NOS VÊTEMENTS D'AUJOURD'HUI SERONT LE MONDE DE DEMAIN
Comme il est intéressant de remarquer le rôle prémonitoire de l’industrie du textile sur le développement de la société toute entière ! Au cœur de la première révolution industrielle, elle est le premier cœur de métier à progressivement délaisser son artisanat majoritairement rural pour concentrer de nouvelles forces ouvrières dans les villes. Le savoir-faire familial sera remplacé par un travail à la chaîne où des machines brevetées s’interposeront entre le travailleur et son ouvrage.
La révolution n’est pas moindre. Fini le temps des artisans maîtres de leurs savoirs et de leurs outils. Les cordonniers, baracaniers ou linatiers ont disparu au point où la dénomination même de ces métiers se perd dans l’obscurité du temps. Malheureusement, la disparition des mots s’accompagne de celle des savoir-faire associés pour les artisans. Peut-être aussi pour nous ?

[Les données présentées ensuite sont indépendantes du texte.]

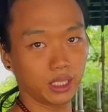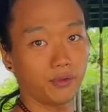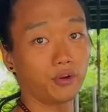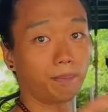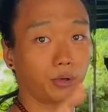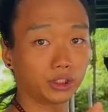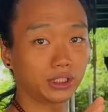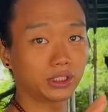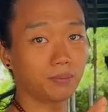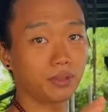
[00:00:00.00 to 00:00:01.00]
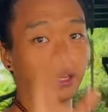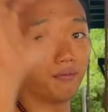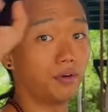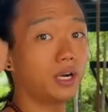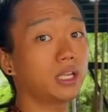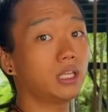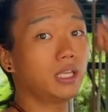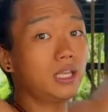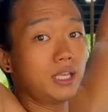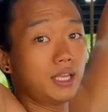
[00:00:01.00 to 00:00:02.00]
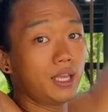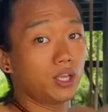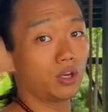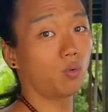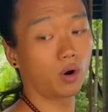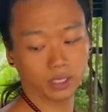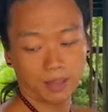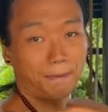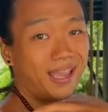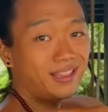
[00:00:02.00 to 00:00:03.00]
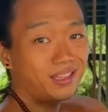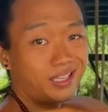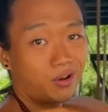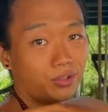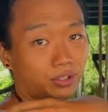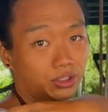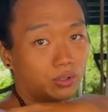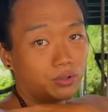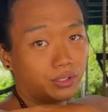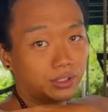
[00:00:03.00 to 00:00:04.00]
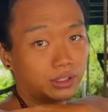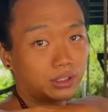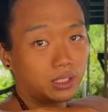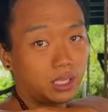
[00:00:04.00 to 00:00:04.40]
If you're pushing something vertically, you're working mainly on your shoulders.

Cette première révolution industrielle est une bifurcation historique. Avec elle, nous entrons pleinement dans l’époque contemporaine. Les innovations techniques iront croissantes de manière exponentielle. Peu à peu nous inventerons la machine à vapeur, l’homme dans l’espace et le numérique. Nous en profiterons autant qu’il faudra relever les défis qui y sont associés ; veiller à la préservation de notre biodiversité, de notre bien-être social et de notre quête de sens.
Tout cela part du textile. Du vêtement que l’on faisait et que l’on ne fait plus. Que l’on réparait et que l’on jette. Que l’on transmettait à nos enfants et que l’on change désormais à chaque saison. Puisqu’il est nécessaire aujourd’hui de dépasser notre époque, dépasser ses contradictions et ses impasses anxiogènes, pourquoi ne pas commencer par là où tout a commencé, par nos habits ?
Cela n’est pas anodin. En 2017, l’empreinte carbone de l’industrie de la mode était supérieure à celles des vols internationaux et des transports maritimes réunis. Du fait de l’explosion des ventes et de l’utilisation croissante de produits polluants, celle-ci pourrait atteindre 26% des émissions totales d’ici 2050. Tout cela sans compter les déversements de produits chimiques ou la maltraitance de la main d’œuvre dans les pays devenus principales producteurs. Le textile, c’est le cœur du changement.
Pour nous accompagner dans une démarche libératrice concernant nos habits, des petits guides ont déjà été rédigés. Nous apprendrons à privilégier certains produits respectueux de l’environnement et de l’humain, à résister contre les pulsions d’achat inutiles que la fast-fashion nous fait subir, à distinguer le vrai du faux dans les étiquettes noyées par le greenwashing. A acheter moins mais mieux, à réparer nos vêtements aujourd’hui et, qui sait ? à se les créer demain.
Nous apprendrons à nous politiser, enfin, car nos seules bonnes initiatives compteront mais ne suffiront pas. Il faudra revoir nos systèmes de production, proscrire ce qui détruit le vivant, relever les standards environnementaux et sociaux. Il faudra exiger de nos industriels qu’ils ne nous habillent pas avec la fin du monde. Le combat est grand mais il est beau et il peut commencer dès demain. Fini les T-shirts à 2 euros et bonjour les cours de couture ! Petit à petit « nous tisserons », comme chantaient nos camarades canuts, tisserands lyonnais d’un autre temps, « le linceul du vieux monde ».